Arnold Zweig

    Aus Lexikon Drittes Reich

    deutscher Schriftsteller

    geboren: 10. November 1887 in Glogau, Schlesien gestorben: 26. November 1968 in Ost-Berlin


    1918 im Soldatenrat von Wilna, 1923 Redakteur der "Jüdischen Rundschau" in Berlin, 1929 Vorsitzender des Schutzverbands deutscher Schriftsteller. Die vielfältigen literarischen Arbeiten von Zweig spiegeln seine Entwicklung vom Pazifisten und Zionisten zum "marxistischen Sozialisten" wider. Zweig war ab 1923 (z. T. tätlichen) nationalsozialistischen Angriffen ausgesetzt, besonders seit Erscheinen seines berühmten Werks "Der Streit um den Sergeanten Grischa" (Roman 1927), in dem er den Justizmord an einem russischen Kriegsgefangenen schilderte.

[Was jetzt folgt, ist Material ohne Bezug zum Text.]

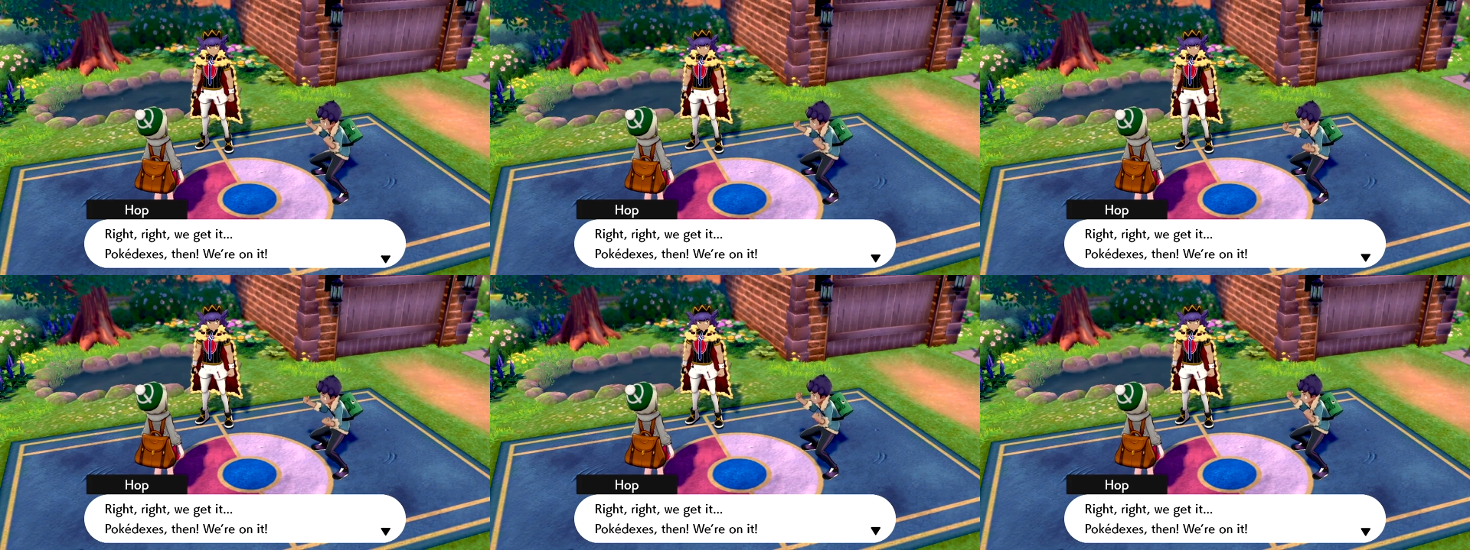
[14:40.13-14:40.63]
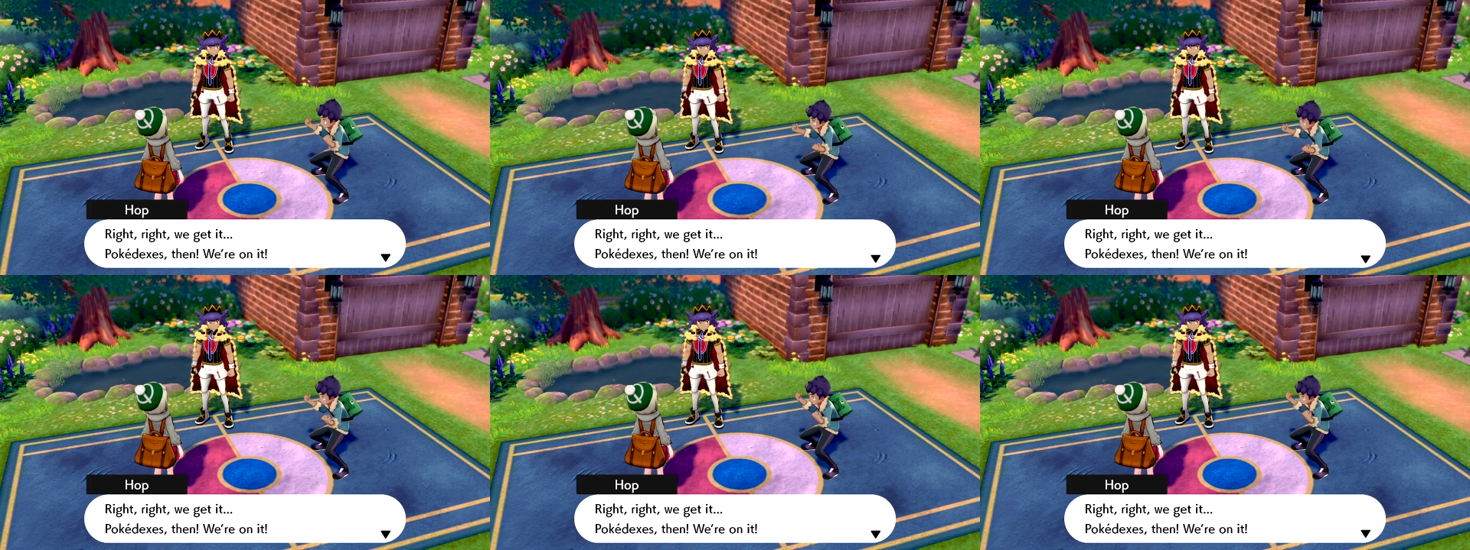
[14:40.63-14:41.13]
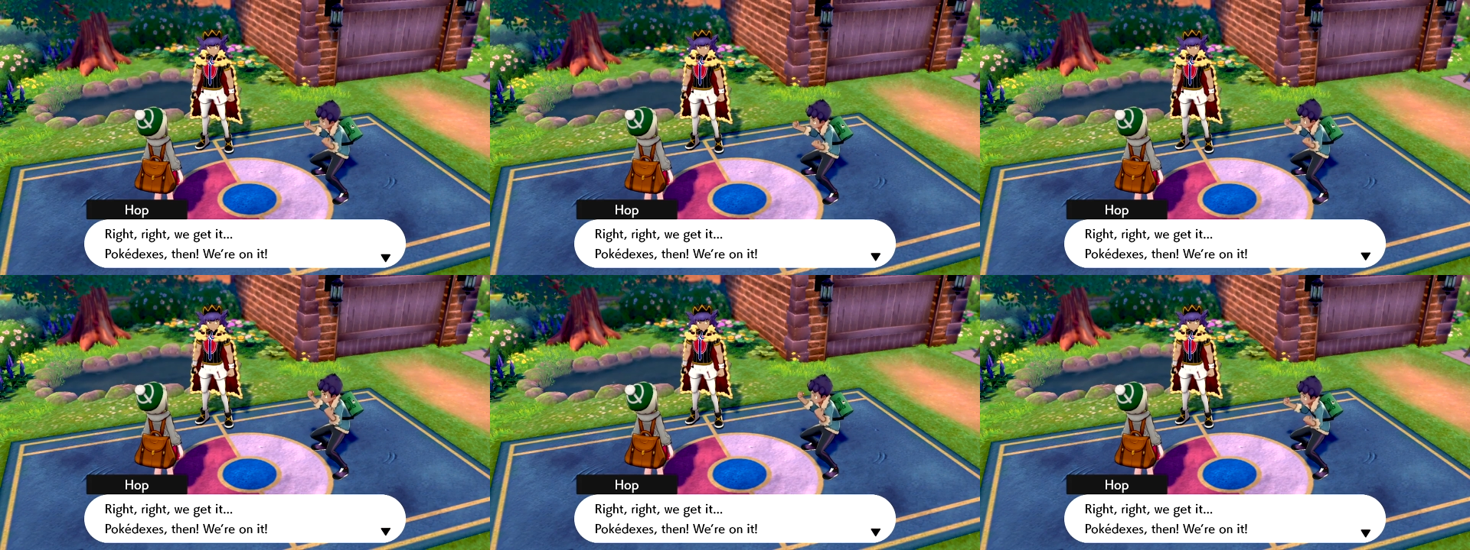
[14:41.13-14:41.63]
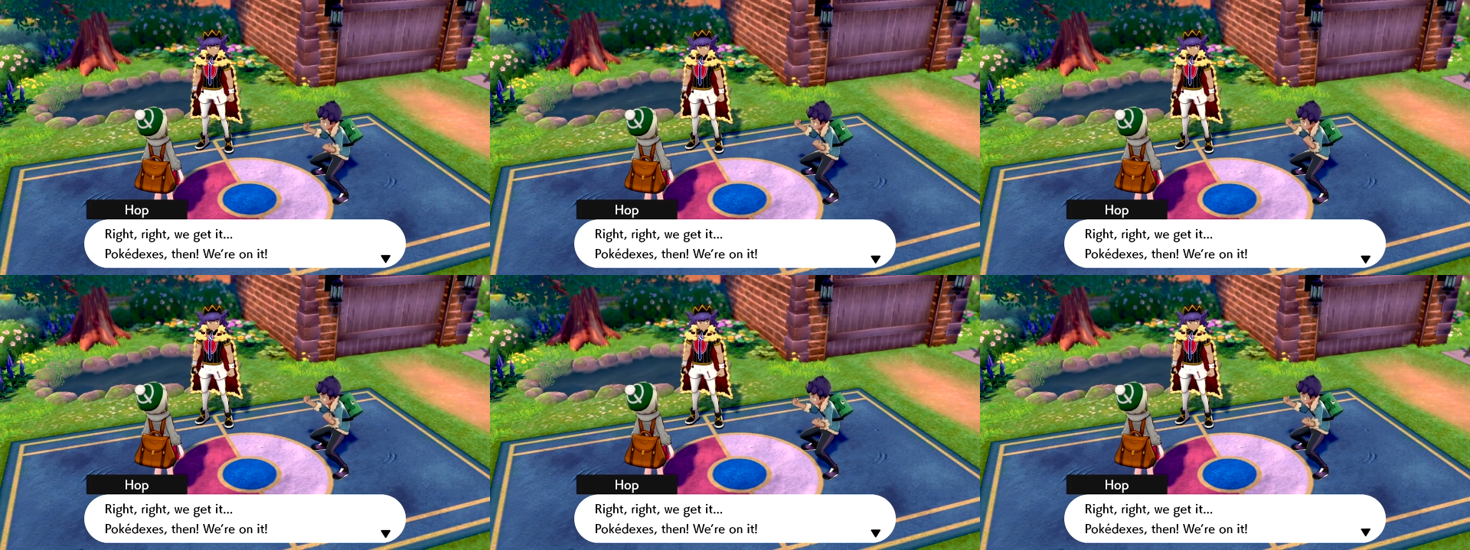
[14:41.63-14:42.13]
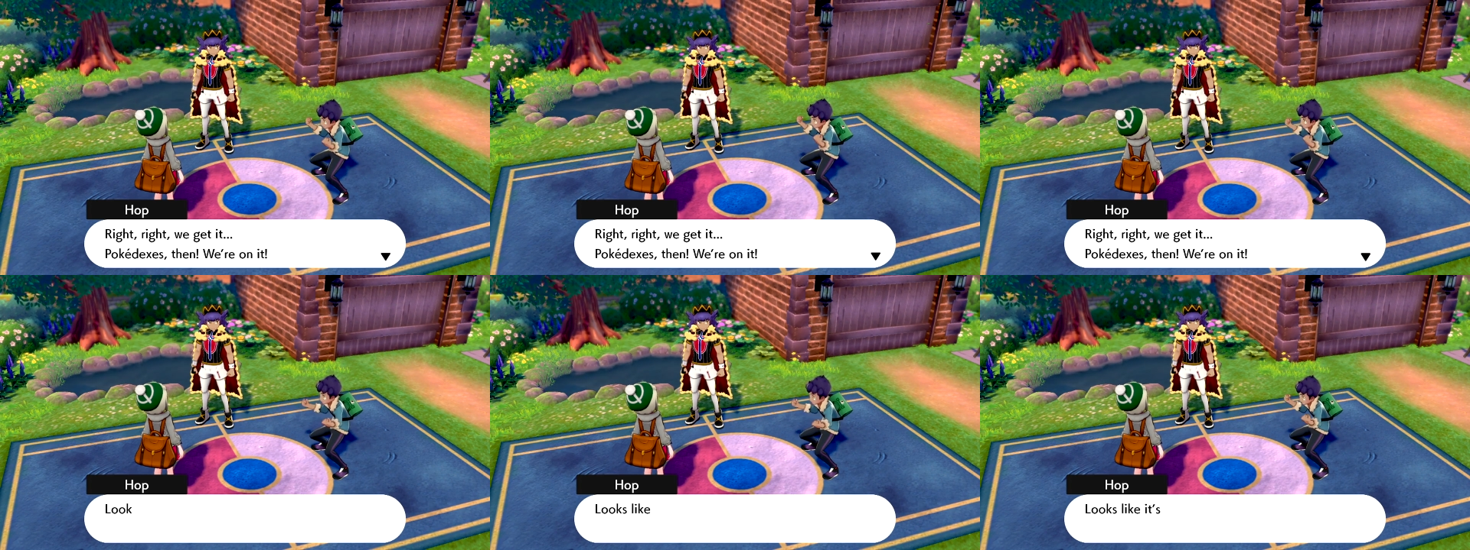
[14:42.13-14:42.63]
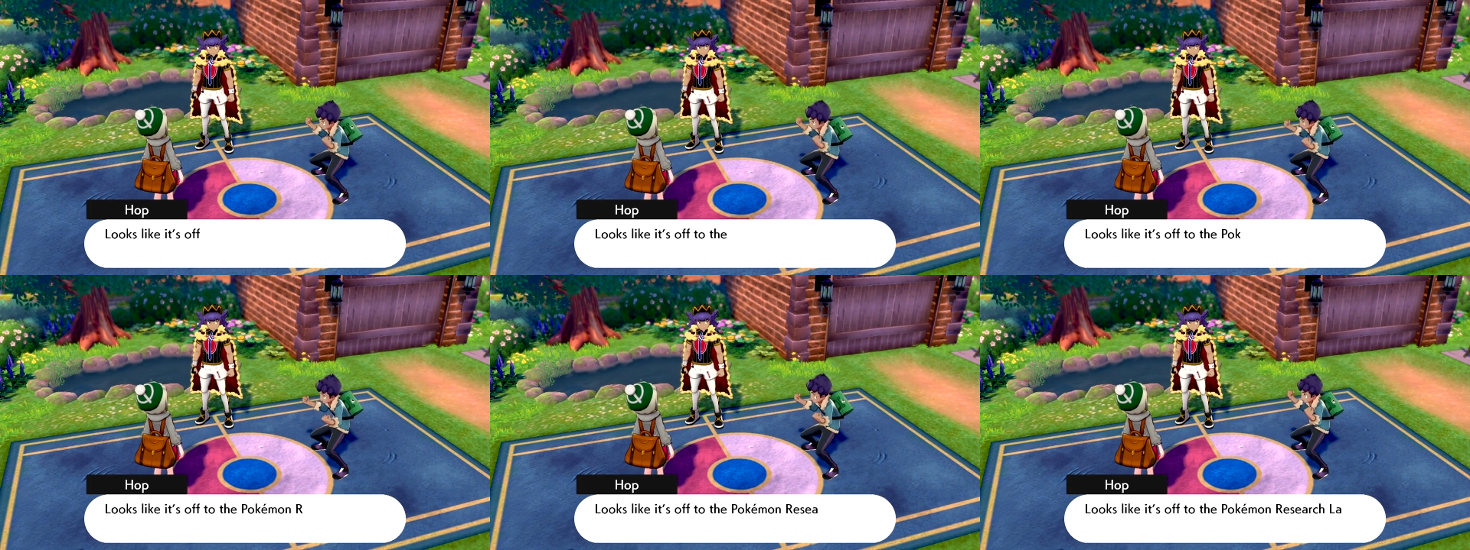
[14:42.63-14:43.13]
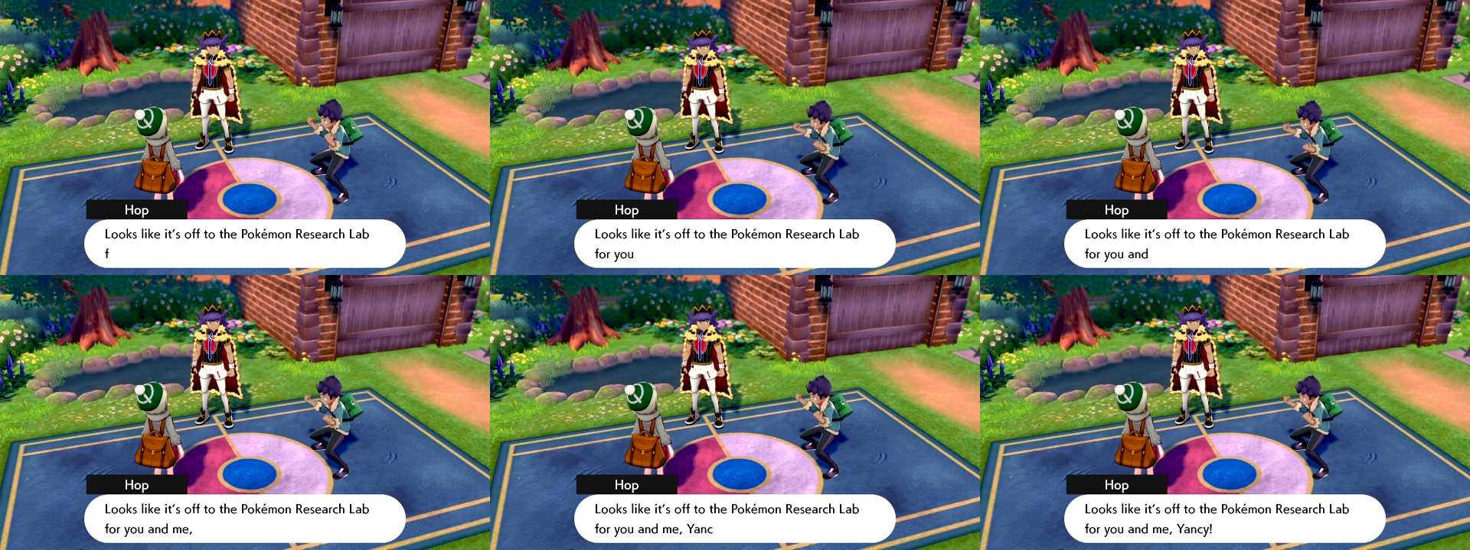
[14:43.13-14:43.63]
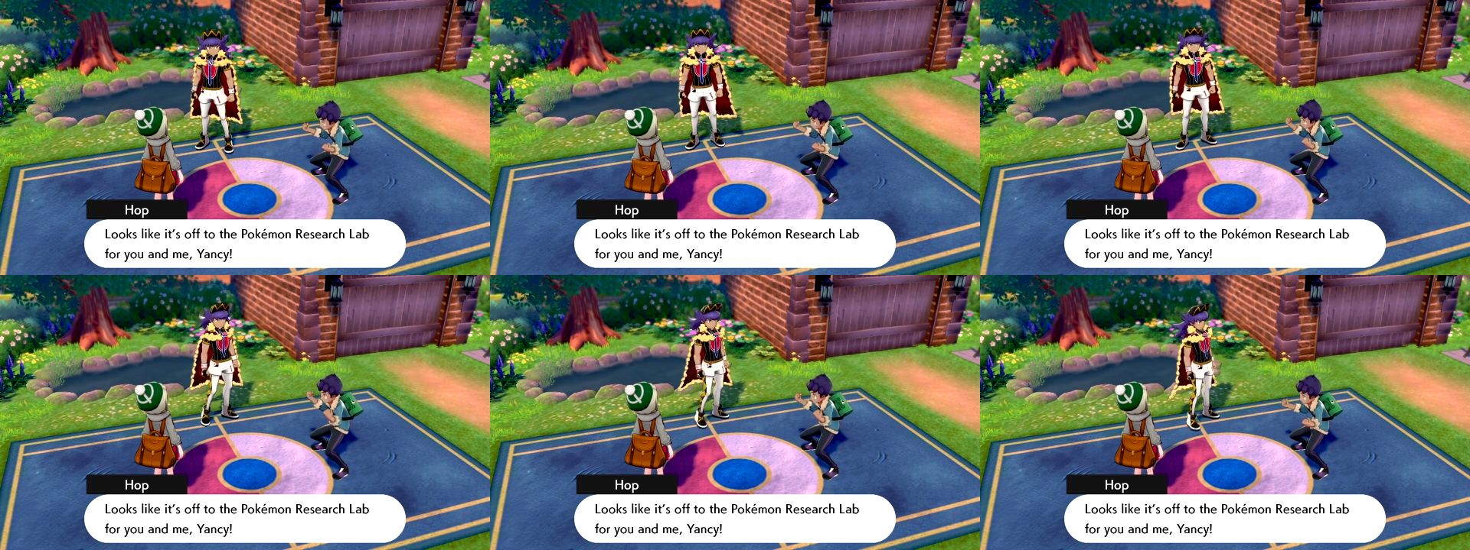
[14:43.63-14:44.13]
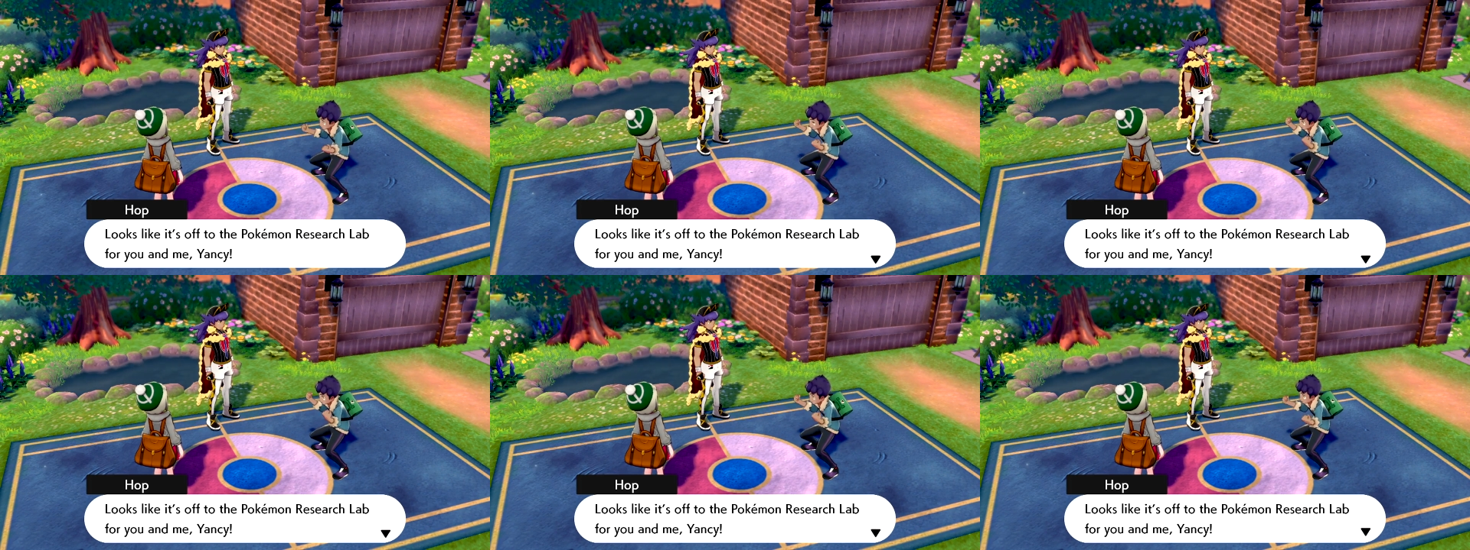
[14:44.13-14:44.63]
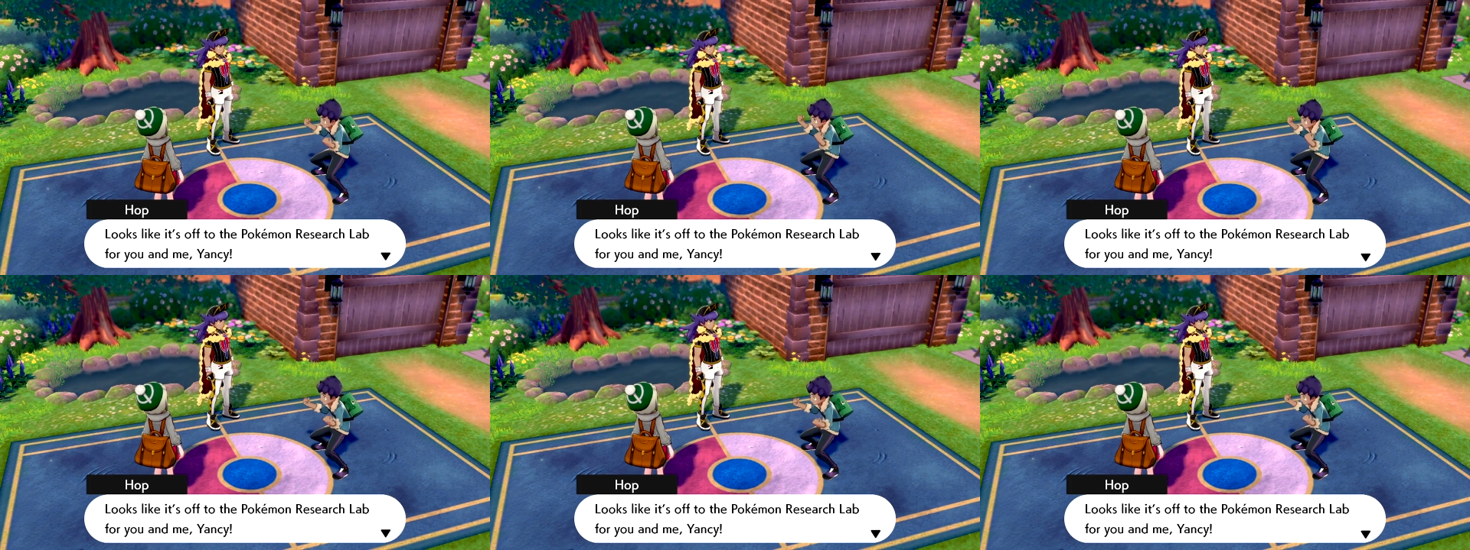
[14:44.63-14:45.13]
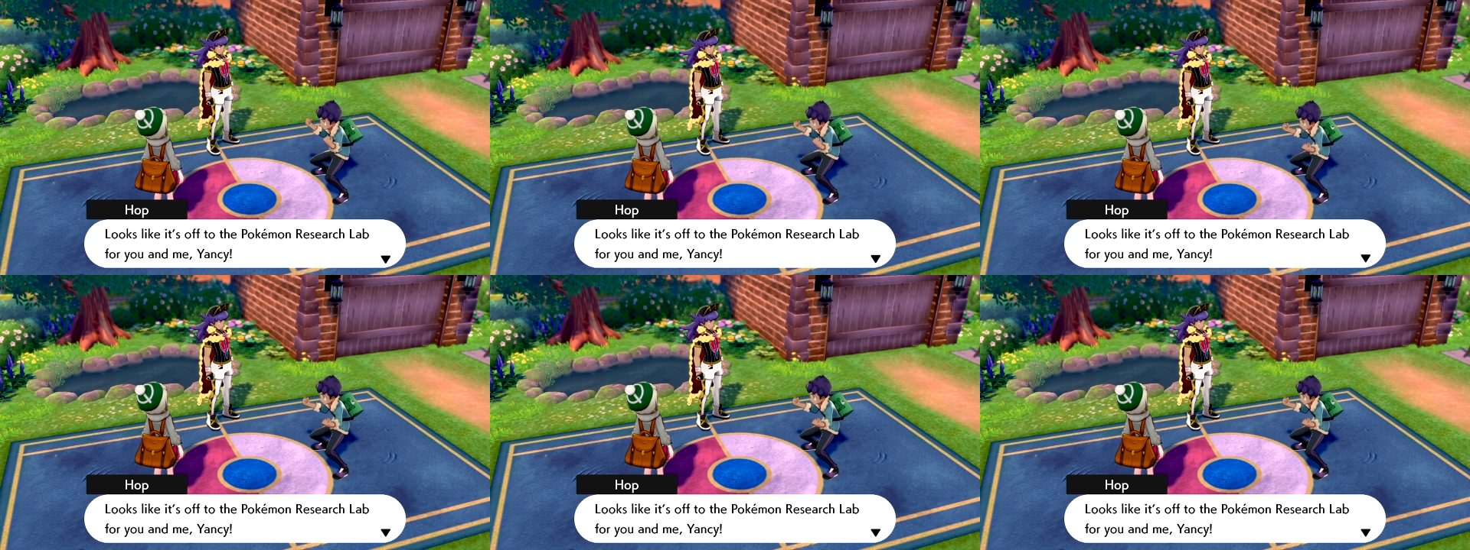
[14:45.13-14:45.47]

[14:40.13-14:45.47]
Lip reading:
No face is visible, so there are no lips to read.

Auch in späteren realistischen Dichtungen suchte Zweig immer wieder gegen die Verherrlichung des Kriegs zu wirken ("Erziehung vor Verdun", 1935). Zweig, der 1933 emigrieren musste (bis 1948 in Palästina), war Mitarbeiter zahlreicher Exilzeitschriften; sein Roman "Das Beil von Wandsbek" (1943/47) gilt als erste, psychologisch differenzierte literarische Darstellung des Mitläufertums im Dritten Reich. Nach der Rückkehr aus dem Exil gehörte Zweig zu den wichtigsten Autoren der DDR, war dort Präsident der Akademie der Künste, des PEN-Zentrums sowie Abgeordneter der Volkskammer (1949-67).